** REQUIRED WORK **
Output all of the lines below exactly, and leave out each image.

(Saved entries)
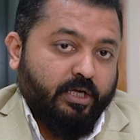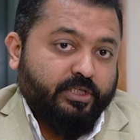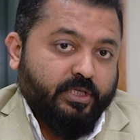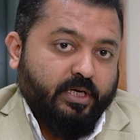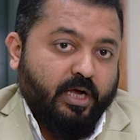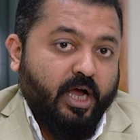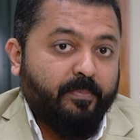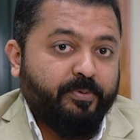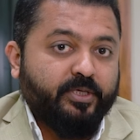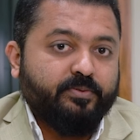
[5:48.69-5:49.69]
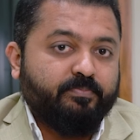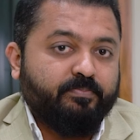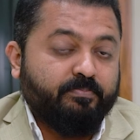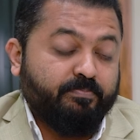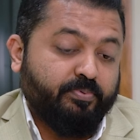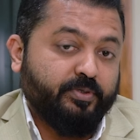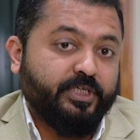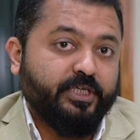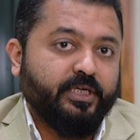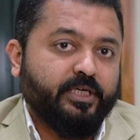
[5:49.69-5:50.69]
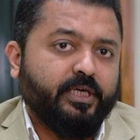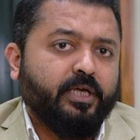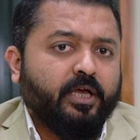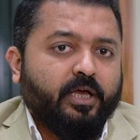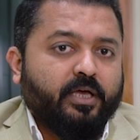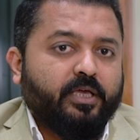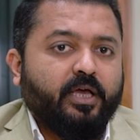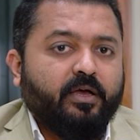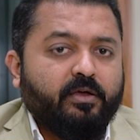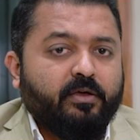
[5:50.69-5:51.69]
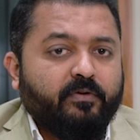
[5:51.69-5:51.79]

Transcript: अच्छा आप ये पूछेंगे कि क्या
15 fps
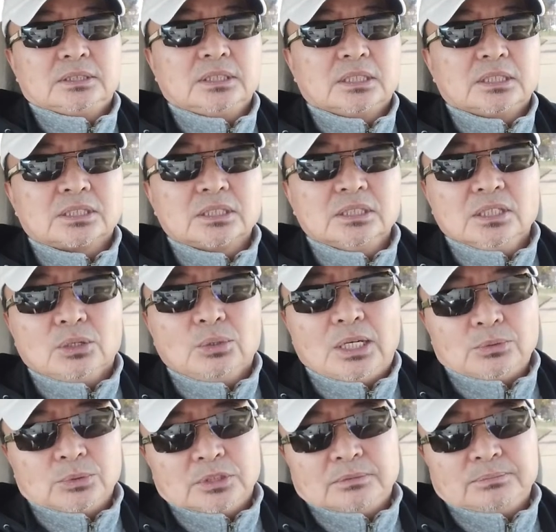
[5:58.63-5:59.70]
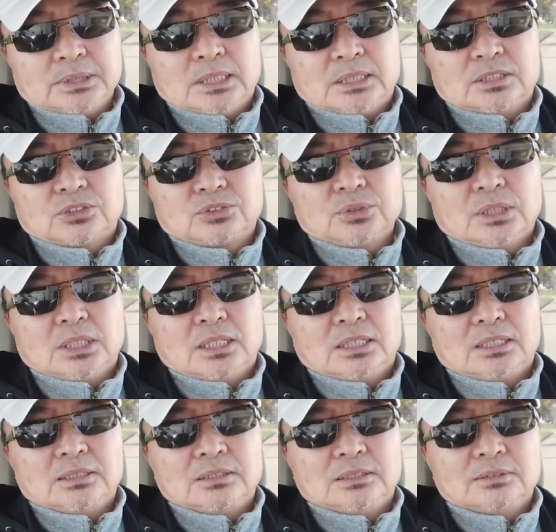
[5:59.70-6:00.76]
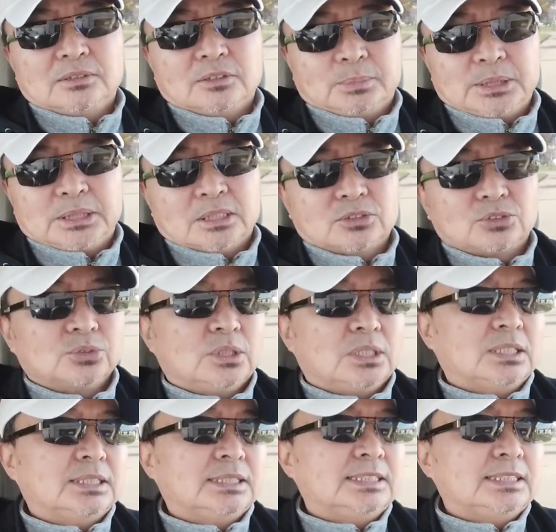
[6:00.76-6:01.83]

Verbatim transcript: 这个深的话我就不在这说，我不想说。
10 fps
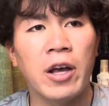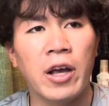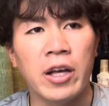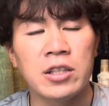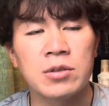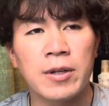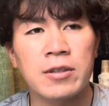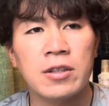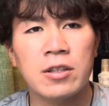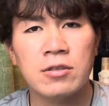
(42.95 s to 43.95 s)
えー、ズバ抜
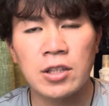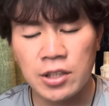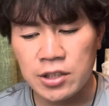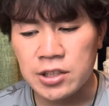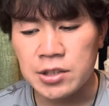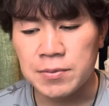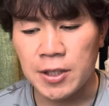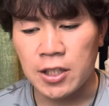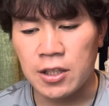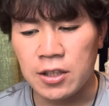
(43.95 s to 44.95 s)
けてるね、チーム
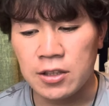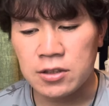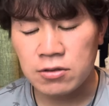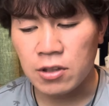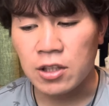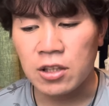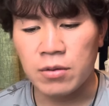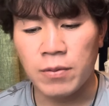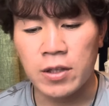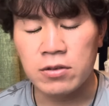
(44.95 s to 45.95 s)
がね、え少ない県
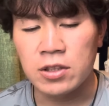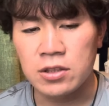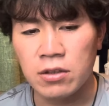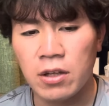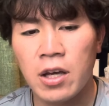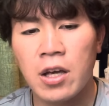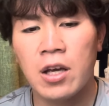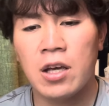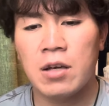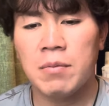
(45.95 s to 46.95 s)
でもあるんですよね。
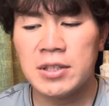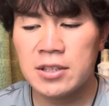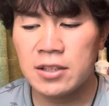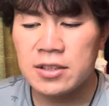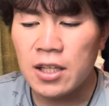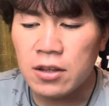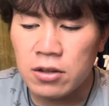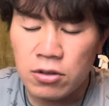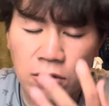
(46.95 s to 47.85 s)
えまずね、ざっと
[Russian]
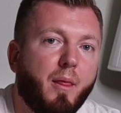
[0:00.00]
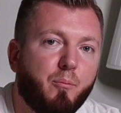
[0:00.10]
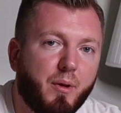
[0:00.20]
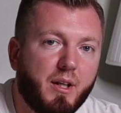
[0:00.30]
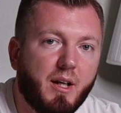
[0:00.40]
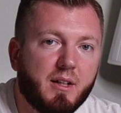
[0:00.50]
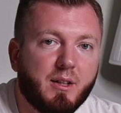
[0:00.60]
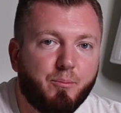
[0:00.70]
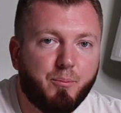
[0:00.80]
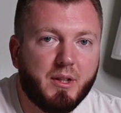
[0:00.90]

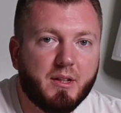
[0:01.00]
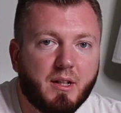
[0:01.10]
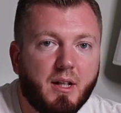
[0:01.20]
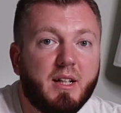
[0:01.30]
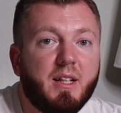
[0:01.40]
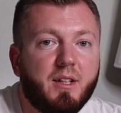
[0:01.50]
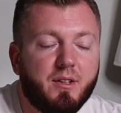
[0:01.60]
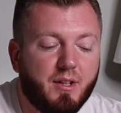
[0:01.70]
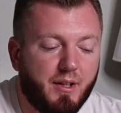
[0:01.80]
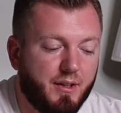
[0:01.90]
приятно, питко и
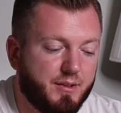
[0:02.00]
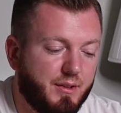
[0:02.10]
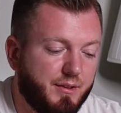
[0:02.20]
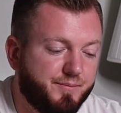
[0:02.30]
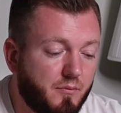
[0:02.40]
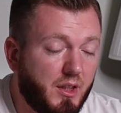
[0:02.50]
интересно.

** TASK SOLUTION **
[5:48.69-5:49.69]
[5:49.69-5:50.69]
[5:50.69-5:51.69]
[5:51.69-5:51.79]

Transcript: अच्छा आप ये पूछेंगे कि क्या
15 fps
[5:58.63-5:59.70]
[5:59.70-6:00.76]
[6:00.76-6:01.83]

Verbatim transcript: 这个深的话我就不在这说，我不想说。
10 fps
(42.95 s to 43.95 s)
えー、ズバ抜
(43.95 s to 44.95 s)
けてるね、チーム
(44.95 s to 45.95 s)
がね、え少ない県
(45.95 s to 46.95 s)
でもあるんですよね。
(46.95 s to 47.85 s)
えまずね、ざっと
[Russian]
[0:00.00]
[0:00.10]
[0:00.20]
[0:00.30]
[0:00.40]
[0:00.50]
[0:00.60]
[0:00.70]
[0:00.80]
[0:00.90]

[0:01.00]
[0:01.10]
[0:01.20]
[0:01.30]
[0:01.40]
[0:01.50]
[0:01.60]
[0:01.70]
[0:01.80]
[0:01.90]
приятно, питко и
[0:02.00]
[0:02.10]
[0:02.20]
[0:02.30]
[0:02.40]
[0:02.50]
интересно.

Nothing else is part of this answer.